What Can the Golden Bachelor Teach Us about Second Marriages and Gray Divorce?

gray divorceIf you haven’t seen the first season of the Golden Bachelor yet, spoiler alert: This post gives away everything, but also has some great lessons about divorce later in life and about gray divorce that anyone can benefit from — fan of the show or not.

The Golden Bachelor followed 72-year-old Gerry Turner as he wooed 22 hopeful women in their 60’s and 70’s. Many of the women claimed to have given up on romance. Gerry himself was a widower from Indiana with two grown daughters, happily retired, living in a lake house, and ready to pledge his heart again.

The usual shenanigans ensued. While New Jersey resident Theresa Nist—also a widower with grown children—was an early favorite, it was clear that Gerry considered several women as potentially great matches. A few of those women fell hard for him. That made the ending especially poignant, when he eventually returned to Theresa and chose her as his new bride-to-be. Milking it for all it was worth, the show soon presented viewers with a glitzy tear-jerker of a TV wedding.

And then this spring, only three months later, Gerry and Theresa announced their divorce.

They won’t be slugging it out in court though. Wisely, they signed a prenuptial agreement. And that is probably the number one lesson to learn from the show. If you are getting married late in life, and especially if you are getting remarried, make sure you have a prenup. 

Now let’s look at what happened to Theresa and Gerry.  

Reality Is Not Always Golden

Since this was a reality show, it’s hard to know how much of the full picture we got all along.

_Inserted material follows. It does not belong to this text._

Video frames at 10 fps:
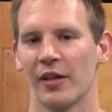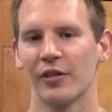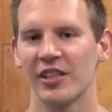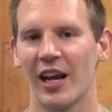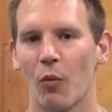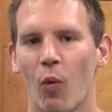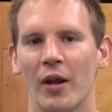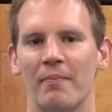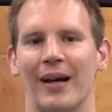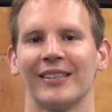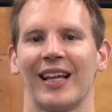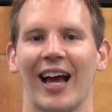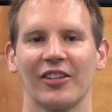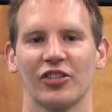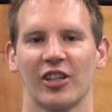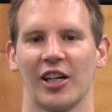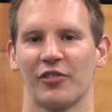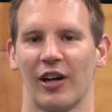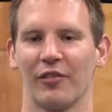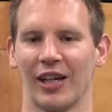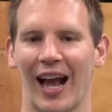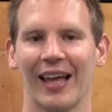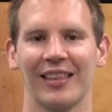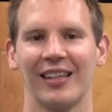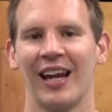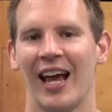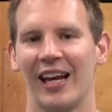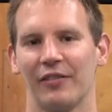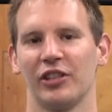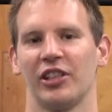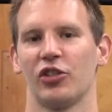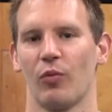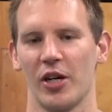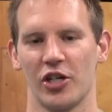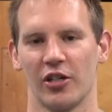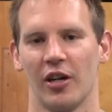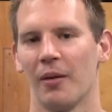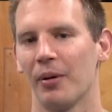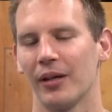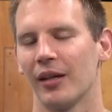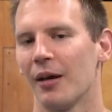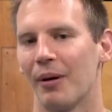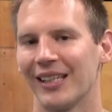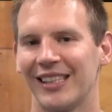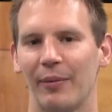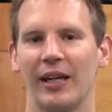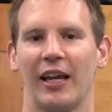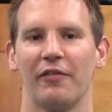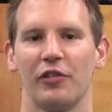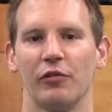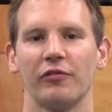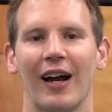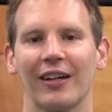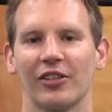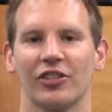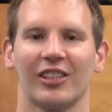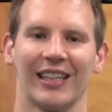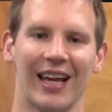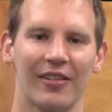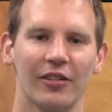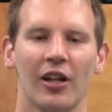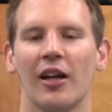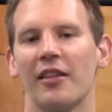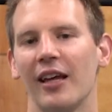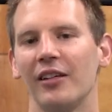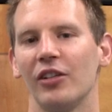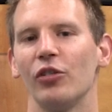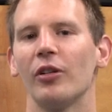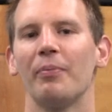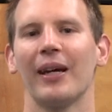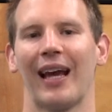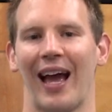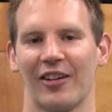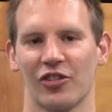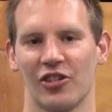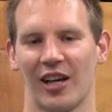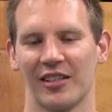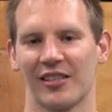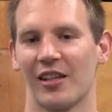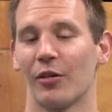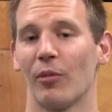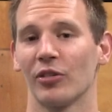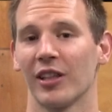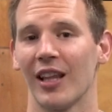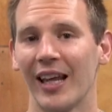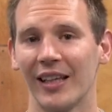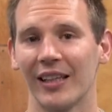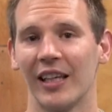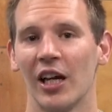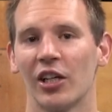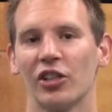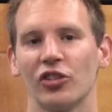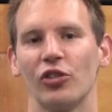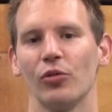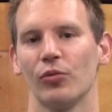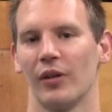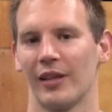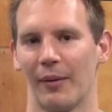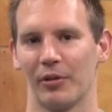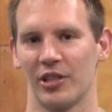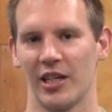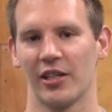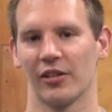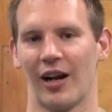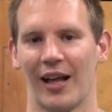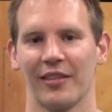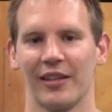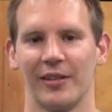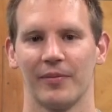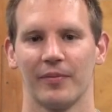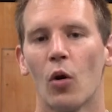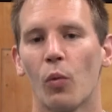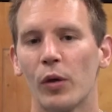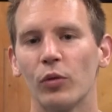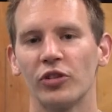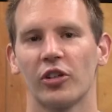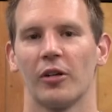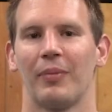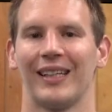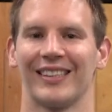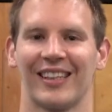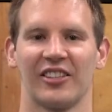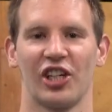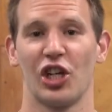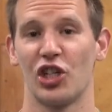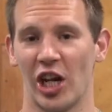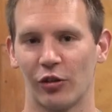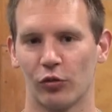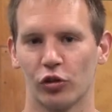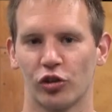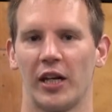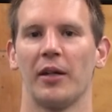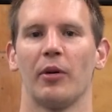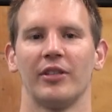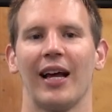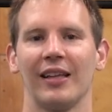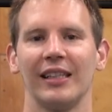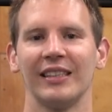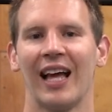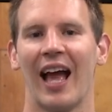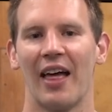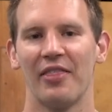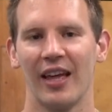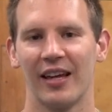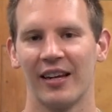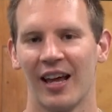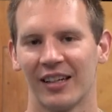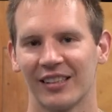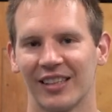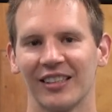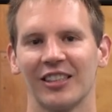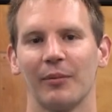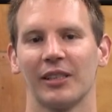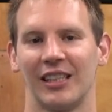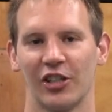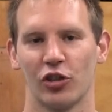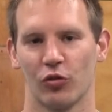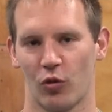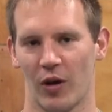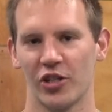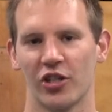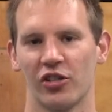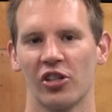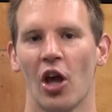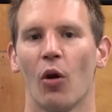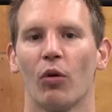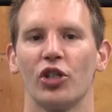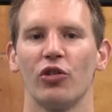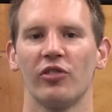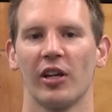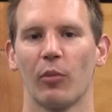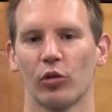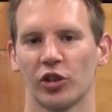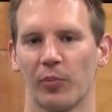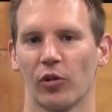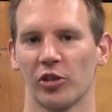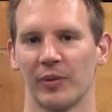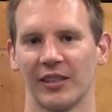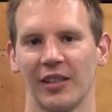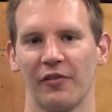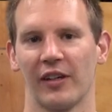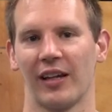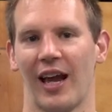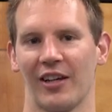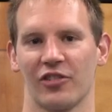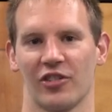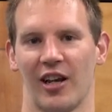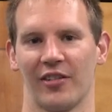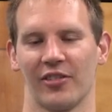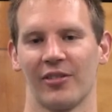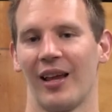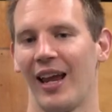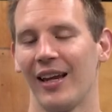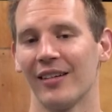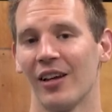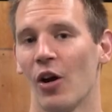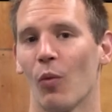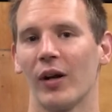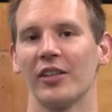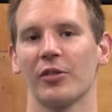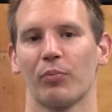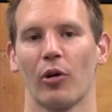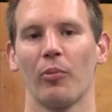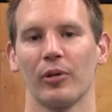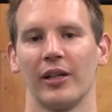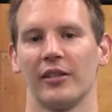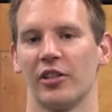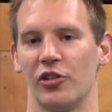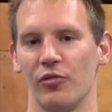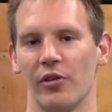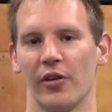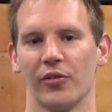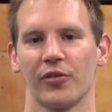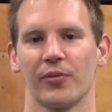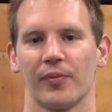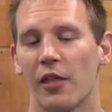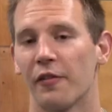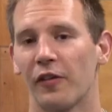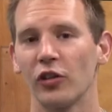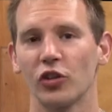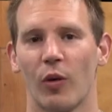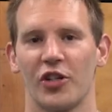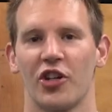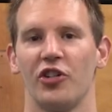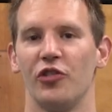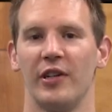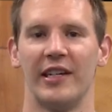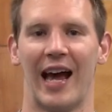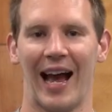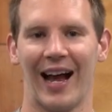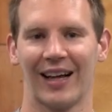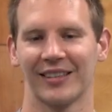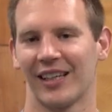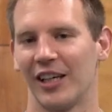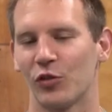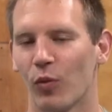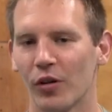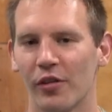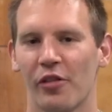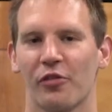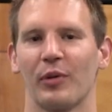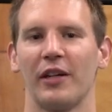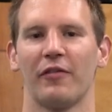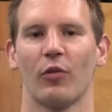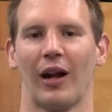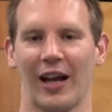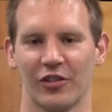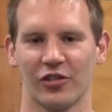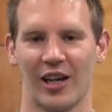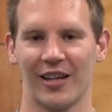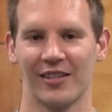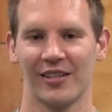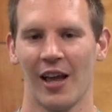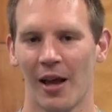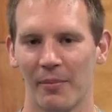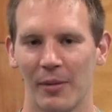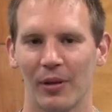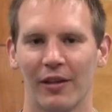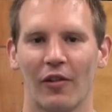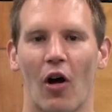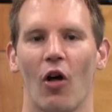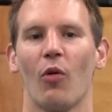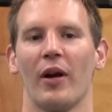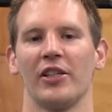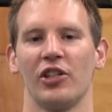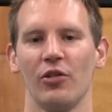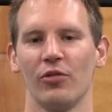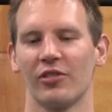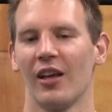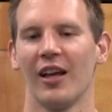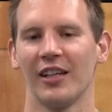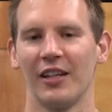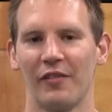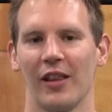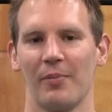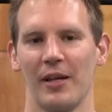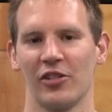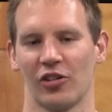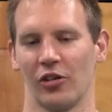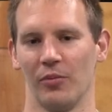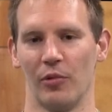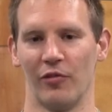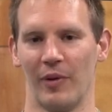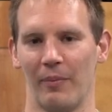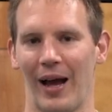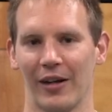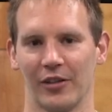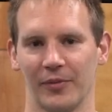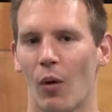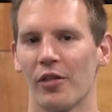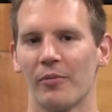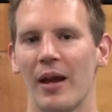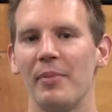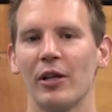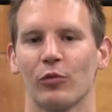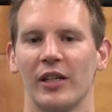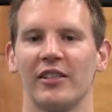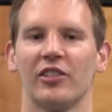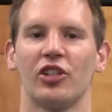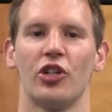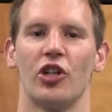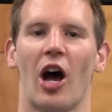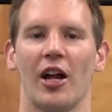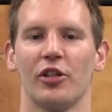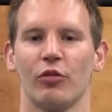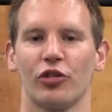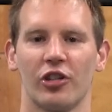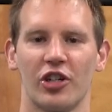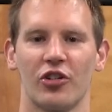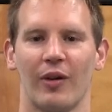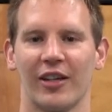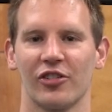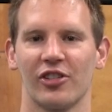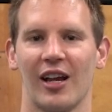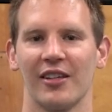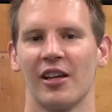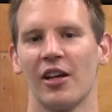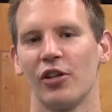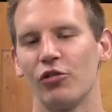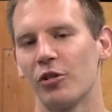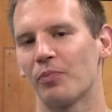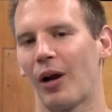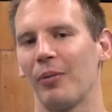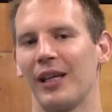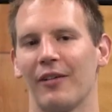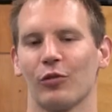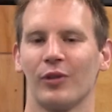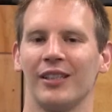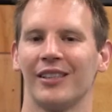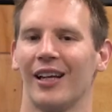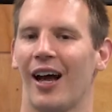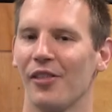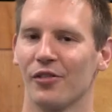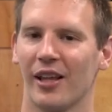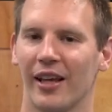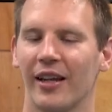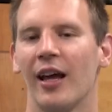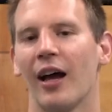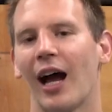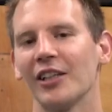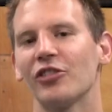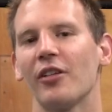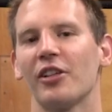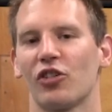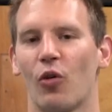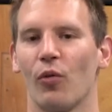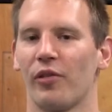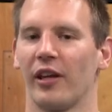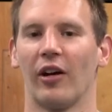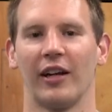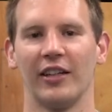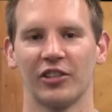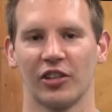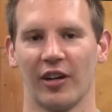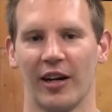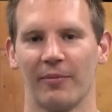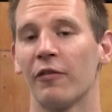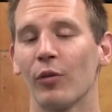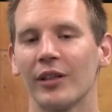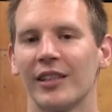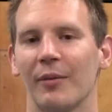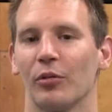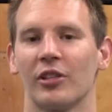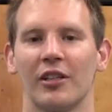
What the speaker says: There isn't a one best exercise for every athlete and every situation, but by examining a few factors together, then you can pick exercises that are most likely to suit that particular athlete. We will start by discussing general training modalities and then discuss some additional questions when choosing more sport-specific exercises and when it's appropriate to do those. The first question you need to ask is, what are the 3 to 4 exercises people have always used to develop a certain movement pattern? While there may be a reason to not do a traditional exercise, you should probably have a reason other than, I saw this cool thing on Instagram. For example, to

America’s thirst for drama is apparent in the various takes about what happened. According to a CNN article, the couple just could not see living together when each was so happy in their separate lives, she as a still working woman in New Jersey, and he as a happily retired man in Indiana. On the other hand, if you go looking for the “tea” you will find out that some people believe Gerry was a dastardly heartbreaker more interested in seeking fame and fortune than love.

Let’s give Gerry the benefit of the doubt and listen to what both of them told Good Morning America. They still love each other. They looked at homes in various places, including New Jersey, but they could not agree on where to live. Eventually, they decided that neither of them wanted to move away from their families. 

Theresa shared another big factor in a podcast, “I still work, so that’s the hurdle.” Indeed, Theresa’s career path is inspirational. She became a financial services professional in her late 40’s, clearly loves her job, and is in no hurry to give it up.  

Reality show love, whether as seen on the Bachelor or one its many spin-offs and twists, may not be completely accurate, but it does tend to show us what most adults already know: For love to last, infatuation is not enough. Practical matters, like what a person does for a living, where the job is, and whether they want children or already have children are the things that can make or break long-term plans. The fact that divorce rates are higher in second marriages makes sense in this context. There are just more pieces to put together to make the puzzle of marriage work.

Gray Divorce and Prenuptial Agreements

Gray divorce—divorce between spouses over 50—has been on the rise for some time now. Some gray divorces happen between couples who have grown apart after being married for many years. It is common, for example, for people to wait to divorce until their youngest child has flown the nest. Other gray divorces happen after second (or third) marriages when two people discover, like Gerry and Theresa did, that marriage is going to be harder than they thought it would be. In the end, theirs is a typical story about two older people trying to merge well-established lives, with deep roots connecting each person to specific people and specific places.

When two people already have substantial assets and grown children, they need to consider what will happen to those assets if they remarry and then either divorce or pass away. People with children from previous relationships usually want most of their assets to go to those children. A prenuptial agreement, together with an estate plan, can ensure that each spouse’s wishes are carried out. 

Even without a prenup, the fact that this couple was married for such a short time would probably make it easy for them to separate. All the kids are grown, and there wouldn’t be much marital property to consider. They certainly did not plan for such a brief union, though, so the prenup was a wise choice. The second thing that they did right was to stay friendly. If they did have loose ends to tie up and there was no prenup, they could no doubt have gone to mediation and pursued an uncontested divorce.